3. Measuring access control strength

It’s not unusual for IT to allow Active Directory to organically evolve on its own. Rarely are group memberships attested to, permissions even less so, and nested group memberships checked – all resulting in 71% of users stating they are over-permissioned and have access to data they should not see.

So, when it comes to assigning access controls, it’s possible that users who aren’t intentionally supposed to have access, actually do. And, given the need for least privilege in an environment housing protected data, it makes sense to identify which users are attempting access.

The role of file auditing

File Auditing can provide details of user accounts that have taken steps to access protected data, documenting the actions taken and the files and folders impacted. This can be cross-referenced with the intended security controls to ensure they are correct.

4. Detect breaches

While no organization wants to experience a data breach (and, therefore, a breach of compliance in the case of protected data being stolen), it remains a definite possibility. Should protected data reside on a file server, obvious leading indicators of a breach will exist. Abnormalities in file activity will occur such as nonstandard access times or large amounts of data accessed.

The role of file auditing

By watching the access and usage of protected data on file servers, it’s possible to detect a data breach based on unusual activity. The ability to analyze audit log data allows suspicious actions to be spotted, notifying IT of a potential breach and ensuring a quick reaction when necessary.

When to evaluate a third-party solution vs. native Windows file auditing

Unless you’re new to IT, you already know the ability to audit Windows file systems has been an integrated component of the Windows Server operating system for the last 20 years. The Event Viewer tool provides functionality to centralize, view, filter, and sort file audit data. It even has a rudimentary ability to set up notifications.

So, why use a third-party file auditing solution?

The answer lies in the gaps in functionality, performance, and detail available with native Windows tools.
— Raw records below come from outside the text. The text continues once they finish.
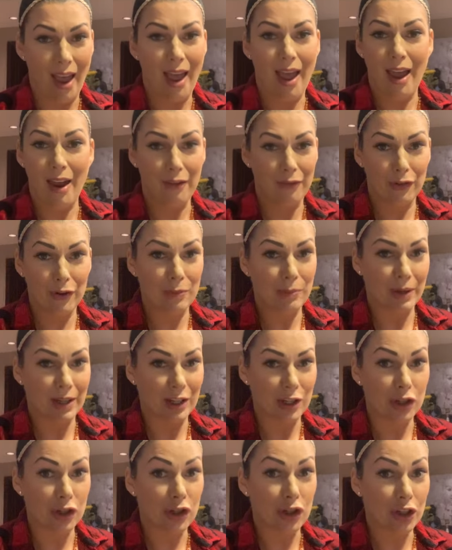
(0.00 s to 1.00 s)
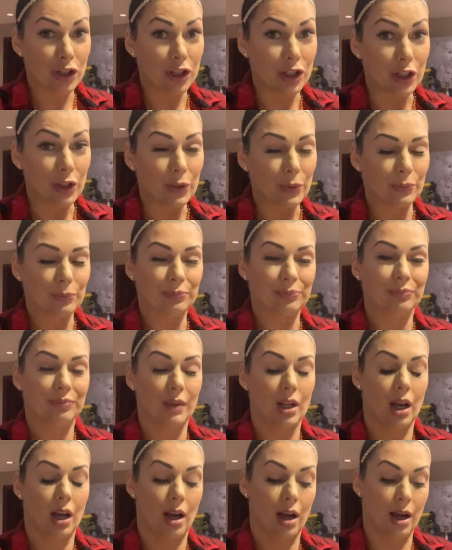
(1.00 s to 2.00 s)
everybody should do.
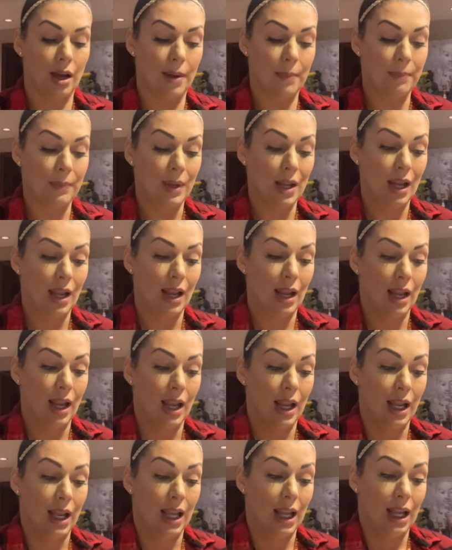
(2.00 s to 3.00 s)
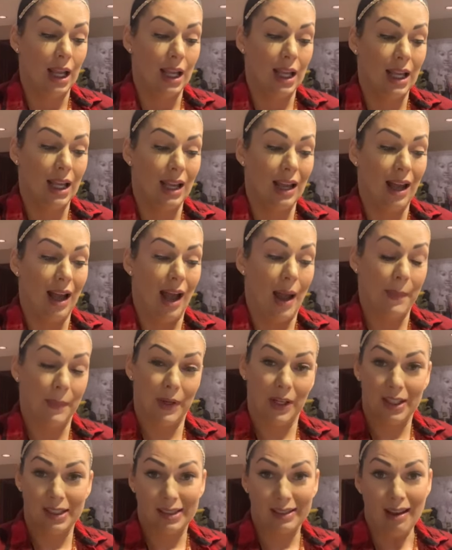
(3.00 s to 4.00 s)
I'm
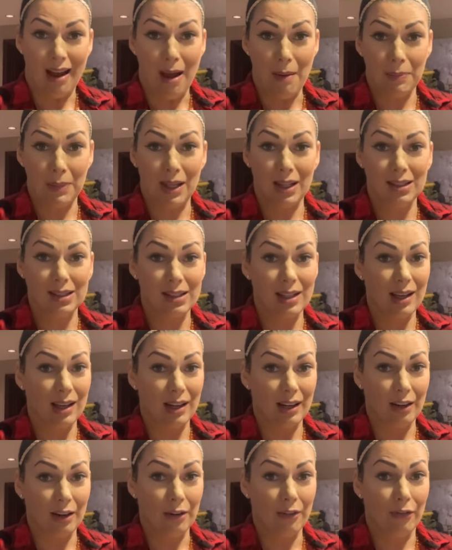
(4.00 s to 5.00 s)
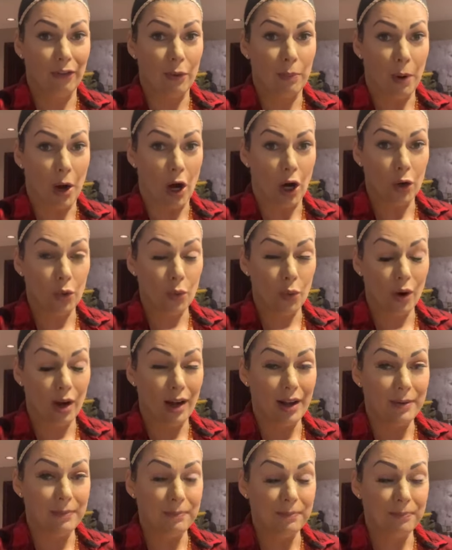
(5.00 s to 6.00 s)
gonna stop this here for part
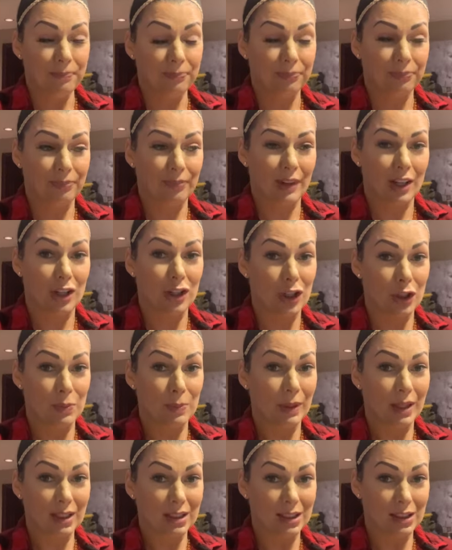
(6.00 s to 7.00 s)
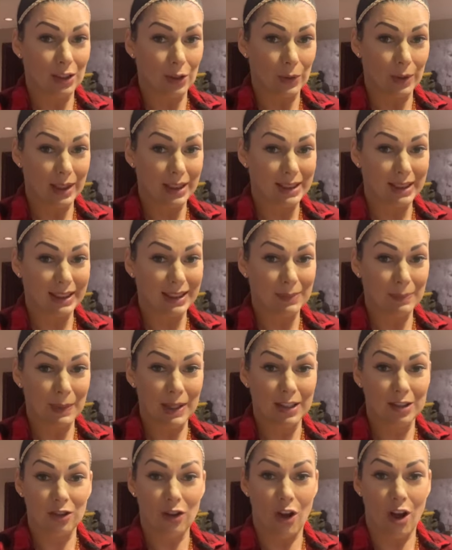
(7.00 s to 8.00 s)
one, just because it's already 6
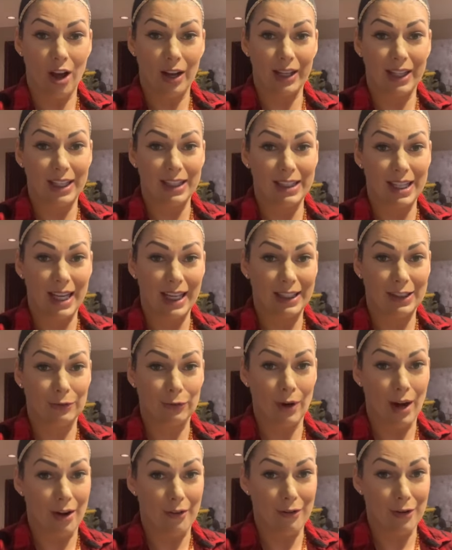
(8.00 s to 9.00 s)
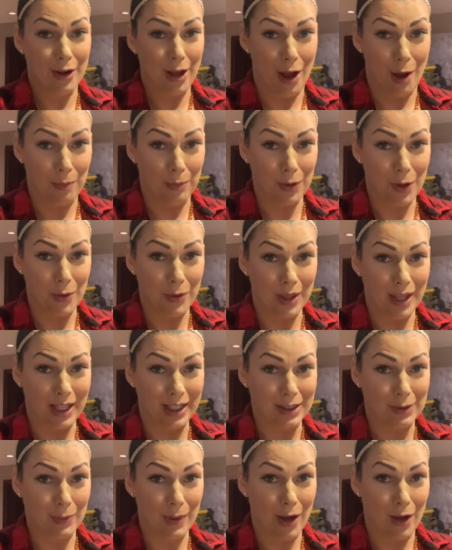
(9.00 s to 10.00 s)
minutes long and it takes forever to upload things.
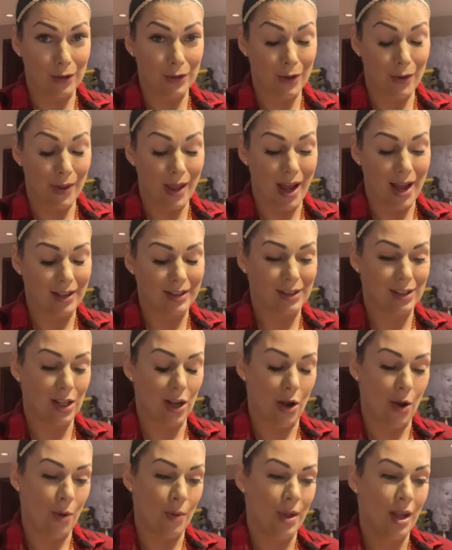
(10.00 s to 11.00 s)
We all know that. So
You need intelligence and insights more than just information

The native log data provides all the detail needed. In fact, many third-party solutions simply leverage the very same detail you can find in Event Viewer. But Microsoft isn’t in the auditing business, and so the log data is nothing but raw information.

For example, the moving of files from one partition to another takes up between 6-10 event entries and is seen as a copy and a delete – not a “move.” Third-party solutions turn information into intelligence, figuring out those 10 or so events are actually a single event, and display or alert on it as such.
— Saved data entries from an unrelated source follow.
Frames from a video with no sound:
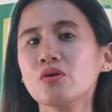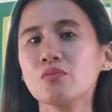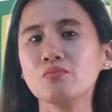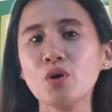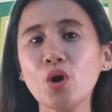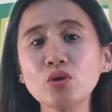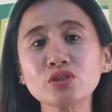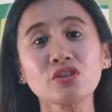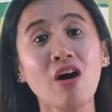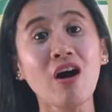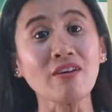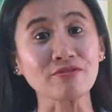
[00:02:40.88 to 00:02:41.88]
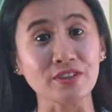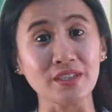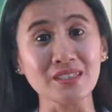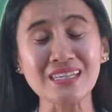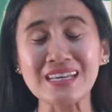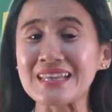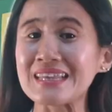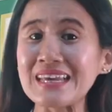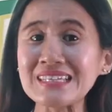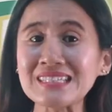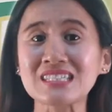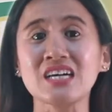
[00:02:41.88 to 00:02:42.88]
Most often,
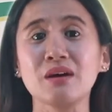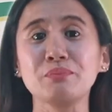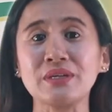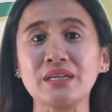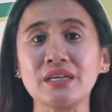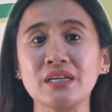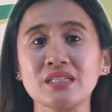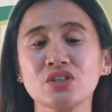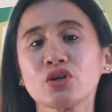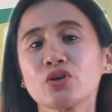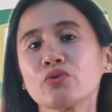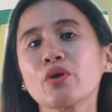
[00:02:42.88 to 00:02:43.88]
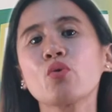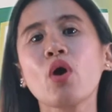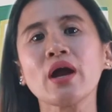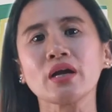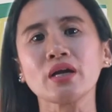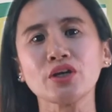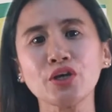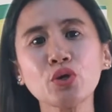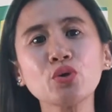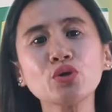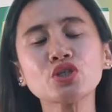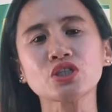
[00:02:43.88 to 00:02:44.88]
these companies require a
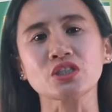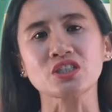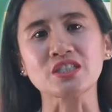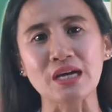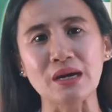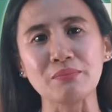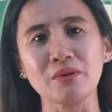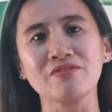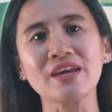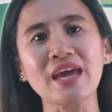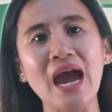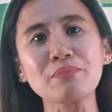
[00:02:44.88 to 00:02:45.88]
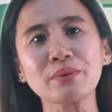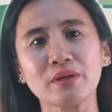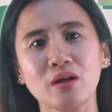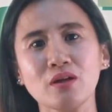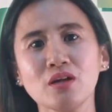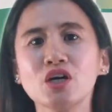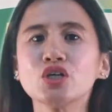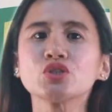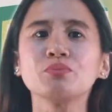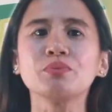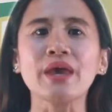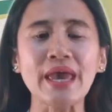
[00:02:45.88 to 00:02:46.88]
huge sum of capital to
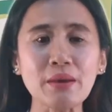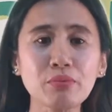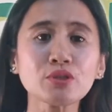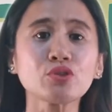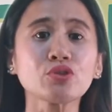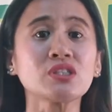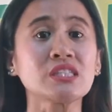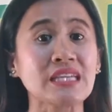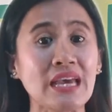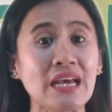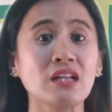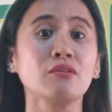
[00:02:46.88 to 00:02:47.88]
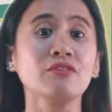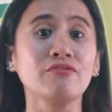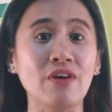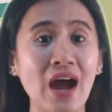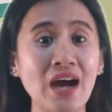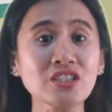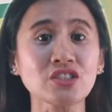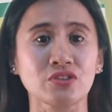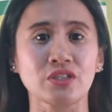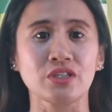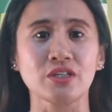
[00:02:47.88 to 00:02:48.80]
be able to scale faster.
Additionally, some solutions don’t just stop with intelligence; they analyze patterns of activity, looking for anything out of the ordinary, taking intelligence, and turning it into insight – empowering IT to make decisions around whether activity is appropriate or not, whether they are compliant or not, and what actions they need to take next.

You need (lots) more functionality

We previously mentioned “Microsoft isn’t in the auditing business," and it’s true. They provide tools for those that only need the most basic of functionality. Third-party solutions focus on automating much of the auditing work, with augmented capabilities around collection, consolidation, presentation, searching, filtering, alerting, reporting, and even task automation.

All of these enhanced capabilities increase IT productivity, speeding up the auditing process, and assisting with improving the overall security of your protected data.

You need an easy-to-use, audit-ready solution

Unlike native tools, which simply address the task of consolidating and presenting event data, 3^rd-party solutions are purpose-built, improving the audit experience by focusing on the specific needs around compliance audits, the use of solutions by IT and auditors alike, and the detail necessary to ensure compliance.

Being easy to use and intuitive, monitoring can even be delegated to non-IT colleagues who hold a better understanding of data across their business line. This helps ensure more effective auditing system.